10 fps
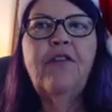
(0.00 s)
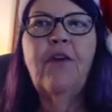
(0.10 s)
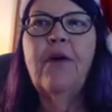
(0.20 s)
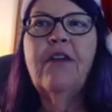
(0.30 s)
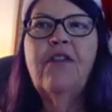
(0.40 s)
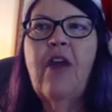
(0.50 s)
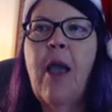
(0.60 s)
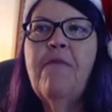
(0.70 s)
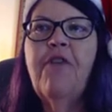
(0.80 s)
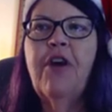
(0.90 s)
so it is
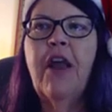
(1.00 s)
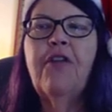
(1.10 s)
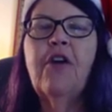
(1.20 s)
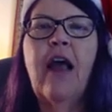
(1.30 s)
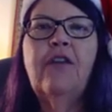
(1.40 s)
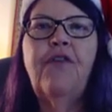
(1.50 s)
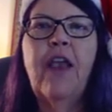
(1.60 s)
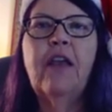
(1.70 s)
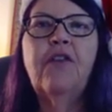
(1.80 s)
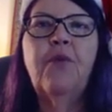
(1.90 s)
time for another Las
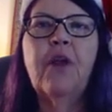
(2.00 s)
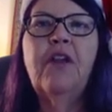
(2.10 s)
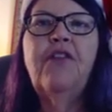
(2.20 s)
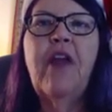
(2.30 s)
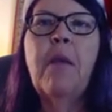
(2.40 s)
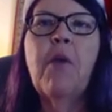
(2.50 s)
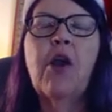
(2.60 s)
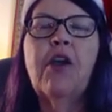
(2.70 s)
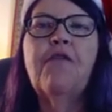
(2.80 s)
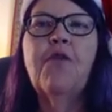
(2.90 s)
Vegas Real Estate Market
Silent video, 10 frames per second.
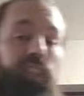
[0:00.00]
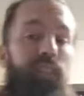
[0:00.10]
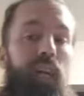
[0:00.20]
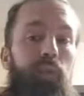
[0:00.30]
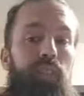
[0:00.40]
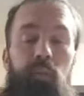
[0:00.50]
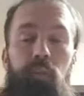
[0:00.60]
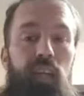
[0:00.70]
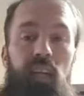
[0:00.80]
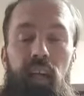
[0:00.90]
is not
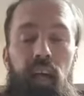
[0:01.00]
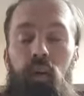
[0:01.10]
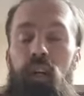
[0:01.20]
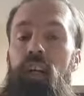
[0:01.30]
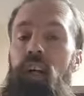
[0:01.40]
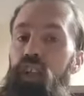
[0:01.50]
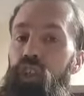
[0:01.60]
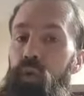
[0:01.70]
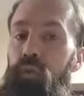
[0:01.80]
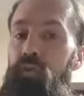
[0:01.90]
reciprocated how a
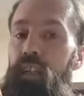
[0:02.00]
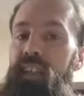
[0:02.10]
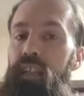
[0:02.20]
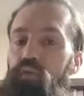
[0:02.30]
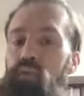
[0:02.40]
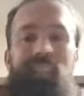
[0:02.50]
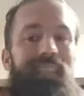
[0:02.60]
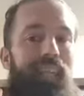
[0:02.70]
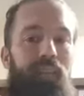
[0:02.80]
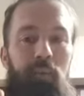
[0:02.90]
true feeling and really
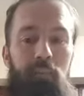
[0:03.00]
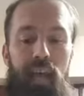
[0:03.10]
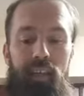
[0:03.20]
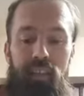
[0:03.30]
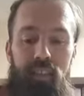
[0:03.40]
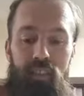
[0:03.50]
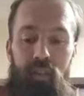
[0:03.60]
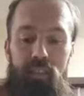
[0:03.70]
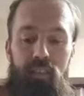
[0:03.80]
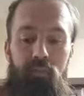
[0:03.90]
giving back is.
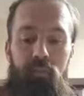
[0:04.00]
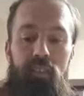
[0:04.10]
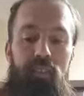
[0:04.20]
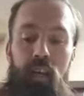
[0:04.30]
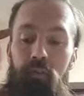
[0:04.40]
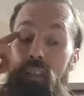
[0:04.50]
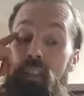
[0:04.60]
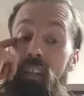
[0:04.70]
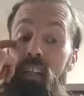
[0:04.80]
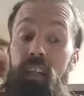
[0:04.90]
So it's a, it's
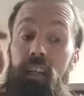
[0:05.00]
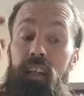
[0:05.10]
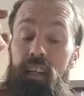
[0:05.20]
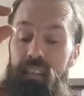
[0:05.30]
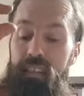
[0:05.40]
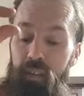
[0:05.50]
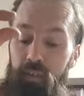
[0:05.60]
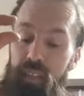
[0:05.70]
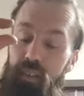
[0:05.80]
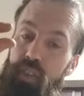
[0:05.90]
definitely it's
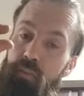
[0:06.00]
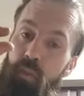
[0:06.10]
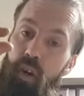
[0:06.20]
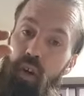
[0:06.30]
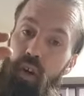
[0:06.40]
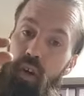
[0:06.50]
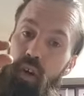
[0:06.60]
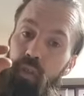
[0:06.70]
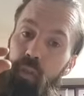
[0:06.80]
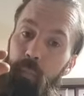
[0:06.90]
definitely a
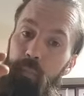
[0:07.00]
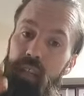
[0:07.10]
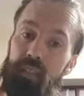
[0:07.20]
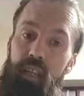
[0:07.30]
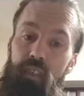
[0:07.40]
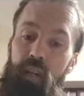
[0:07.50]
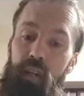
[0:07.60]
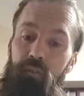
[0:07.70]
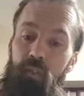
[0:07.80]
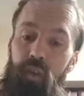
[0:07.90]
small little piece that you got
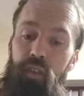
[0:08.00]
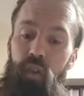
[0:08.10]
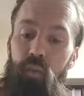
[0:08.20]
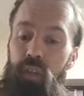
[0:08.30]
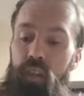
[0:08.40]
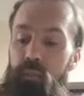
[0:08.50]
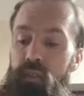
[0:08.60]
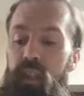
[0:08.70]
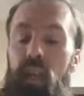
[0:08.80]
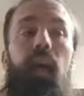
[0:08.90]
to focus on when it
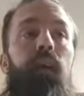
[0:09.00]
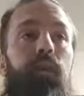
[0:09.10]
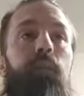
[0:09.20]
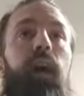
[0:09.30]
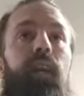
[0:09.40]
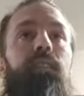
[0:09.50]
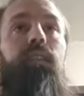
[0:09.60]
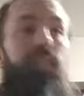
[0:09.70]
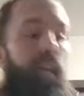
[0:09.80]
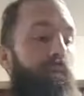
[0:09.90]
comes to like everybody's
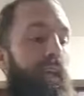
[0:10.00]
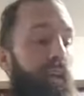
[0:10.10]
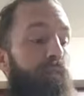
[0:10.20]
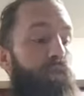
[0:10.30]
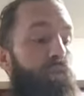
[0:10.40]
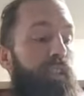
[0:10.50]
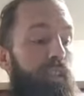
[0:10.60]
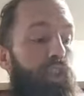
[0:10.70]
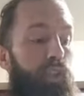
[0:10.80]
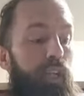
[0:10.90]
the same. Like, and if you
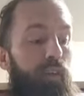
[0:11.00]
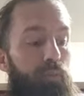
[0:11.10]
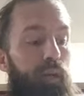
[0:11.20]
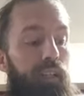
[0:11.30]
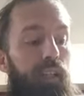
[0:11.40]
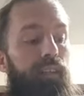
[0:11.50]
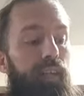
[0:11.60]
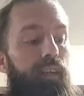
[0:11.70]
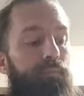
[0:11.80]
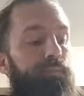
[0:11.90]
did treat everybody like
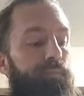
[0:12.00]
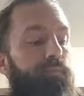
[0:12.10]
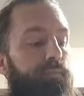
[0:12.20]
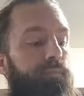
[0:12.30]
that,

====================

▶ _What you will do_
Word for word, return the material, omitting the pictures.

▶ _Result of the task_
10 fps
(0.00 s)
(0.10 s)
(0.20 s)
(0.30 s)
(0.40 s)
(0.50 s)
(0.60 s)
(0.70 s)
(0.80 s)
(0.90 s)
so it is
(1.00 s)
(1.10 s)
(1.20 s)
(1.30 s)
(1.40 s)
(1.50 s)
(1.60 s)
(1.70 s)
(1.80 s)
(1.90 s)
time for another Las
(2.00 s)
(2.10 s)
(2.20 s)
(2.30 s)
(2.40 s)
(2.50 s)
(2.60 s)
(2.70 s)
(2.80 s)
(2.90 s)
Vegas Real Estate Market
Silent video, 10 frames per second.
[0:00.00]
[0:00.10]
[0:00.20]
[0:00.30]
[0:00.40]
[0:00.50]
[0:00.60]
[0:00.70]
[0:00.80]
[0:00.90]
is not
[0:01.00]
[0:01.10]
[0:01.20]
[0:01.30]
[0:01.40]
[0:01.50]
[0:01.60]
[0:01.70]
[0:01.80]
[0:01.90]
reciprocated how a
[0:02.00]
[0:02.10]
[0:02.20]
[0:02.30]
[0:02.40]
[0:02.50]
[0:02.60]
[0:02.70]
[0:02.80]
[0:02.90]
true feeling and really
[0:03.00]
[0:03.10]
[0:03.20]
[0:03.30]
[0:03.40]
[0:03.50]
[0:03.60]
[0:03.70]
[0:03.80]
[0:03.90]
giving back is.
[0:04.00]
[0:04.10]
[0:04.20]
[0:04.30]
[0:04.40]
[0:04.50]
[0:04.60]
[0:04.70]
[0:04.80]
[0:04.90]
So it's a, it's
[0:05.00]
[0:05.10]
[0:05.20]
[0:05.30]
[0:05.40]
[0:05.50]
[0:05.60]
[0:05.70]
[0:05.80]
[0:05.90]
definitely it's
[0:06.00]
[0:06.10]
[0:06.20]
[0:06.30]
[0:06.40]
[0:06.50]
[0:06.60]
[0:06.70]
[0:06.80]
[0:06.90]
definitely a
[0:07.00]
[0:07.10]
[0:07.20]
[0:07.30]
[0:07.40]
[0:07.50]
[0:07.60]
[0:07.70]
[0:07.80]
[0:07.90]
small little piece that you got
[0:08.00]
[0:08.10]
[0:08.20]
[0:08.30]
[0:08.40]
[0:08.50]
[0:08.60]
[0:08.70]
[0:08.80]
[0:08.90]
to focus on when it
[0:09.00]
[0:09.10]
[0:09.20]
[0:09.30]
[0:09.40]
[0:09.50]
[0:09.60]
[0:09.70]
[0:09.80]
[0:09.90]
comes to like everybody's
[0:10.00]
[0:10.10]
[0:10.20]
[0:10.30]
[0:10.40]
[0:10.50]
[0:10.60]
[0:10.70]
[0:10.80]
[0:10.90]
the same. Like, and if you
[0:11.00]
[0:11.10]
[0:11.20]
[0:11.30]
[0:11.40]
[0:11.50]
[0:11.60]
[0:11.70]
[0:11.80]
[0:11.90]
did treat everybody like
[0:12.00]
[0:12.10]
[0:12.20]
[0:12.30]
that,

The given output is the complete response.